[LLVMdev] Why can't atomic loads and stores handle floats?

Sun May 25 04:31:39 PDT 2014

On 24 May 2014, at 23:18, Filip Pizlo <fpizlo at apple.com> wrote:

> What is the downside of the currently generated IR?  There ain't nothin' wrong with bitcasts, IMO. 

It's problematic because it means that you'll end up generating an integer store even if your hardware support load-linked / store-conditional (or cmpxchg) from floating point registers.  This means an extra floating point to integer register copy (and the reverse and back if it fails for an atomicrmw loop) and that typically involves some complex pipeline interlocking on modern processors so is very expensive.  It also means you need to allocate an extra integer register, even though the underlying hardware may support the original form.

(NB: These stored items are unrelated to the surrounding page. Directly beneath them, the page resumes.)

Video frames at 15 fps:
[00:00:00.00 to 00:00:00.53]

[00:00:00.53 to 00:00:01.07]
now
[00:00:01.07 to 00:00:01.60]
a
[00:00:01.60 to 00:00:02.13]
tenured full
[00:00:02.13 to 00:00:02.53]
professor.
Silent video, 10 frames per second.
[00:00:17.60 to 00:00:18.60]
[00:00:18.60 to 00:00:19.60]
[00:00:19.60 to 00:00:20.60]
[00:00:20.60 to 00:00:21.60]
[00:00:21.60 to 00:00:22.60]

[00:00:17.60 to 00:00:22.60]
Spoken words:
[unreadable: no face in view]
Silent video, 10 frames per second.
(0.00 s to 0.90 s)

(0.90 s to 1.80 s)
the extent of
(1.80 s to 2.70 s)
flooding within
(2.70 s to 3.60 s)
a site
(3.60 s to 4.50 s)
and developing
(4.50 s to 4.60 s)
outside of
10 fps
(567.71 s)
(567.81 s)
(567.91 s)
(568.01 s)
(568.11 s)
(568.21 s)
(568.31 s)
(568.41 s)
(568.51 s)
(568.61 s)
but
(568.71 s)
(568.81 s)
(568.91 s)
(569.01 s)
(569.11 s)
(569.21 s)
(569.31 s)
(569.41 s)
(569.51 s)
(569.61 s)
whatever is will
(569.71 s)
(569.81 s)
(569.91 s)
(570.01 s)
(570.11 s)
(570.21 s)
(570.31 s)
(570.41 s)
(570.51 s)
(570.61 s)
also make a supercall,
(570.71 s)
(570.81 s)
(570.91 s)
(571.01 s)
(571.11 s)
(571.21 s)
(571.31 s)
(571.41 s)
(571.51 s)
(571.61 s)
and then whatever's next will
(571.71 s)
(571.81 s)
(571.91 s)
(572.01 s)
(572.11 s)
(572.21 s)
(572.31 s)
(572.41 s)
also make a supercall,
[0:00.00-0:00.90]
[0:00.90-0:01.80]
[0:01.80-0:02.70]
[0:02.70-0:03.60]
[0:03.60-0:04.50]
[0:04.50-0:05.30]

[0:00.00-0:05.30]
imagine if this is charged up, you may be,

You can hack around this a bit in the back end, but you end up with the back end trying to figure out what the front end meant (and, on some architectures, store ordering semantics from integer and floating point registers are different, so this isn't necessarily possible anyway, as you can be turning two constructs that have different semantics to the front and back ends into the same thing in the IR).

We're currently unable to express atomic pointer loads and stores on our architecture for a similar reason: the hardware supports separate fat pointer registers, which are wider than the widest integer registers (and interact with tag bits) and implements a load-linked and store-conditional for them, C11 supports atomic operations on pointers, but LLVM IR doesn't (or didn't, not sure if this is fixed now).

In short, it's only a problem if you care about architectures outside of ARM and x86.

David

P.S.  To correctly implement C11 semantics for atomic operations on floats, we also need to be able to model floating point environment state, which we can't.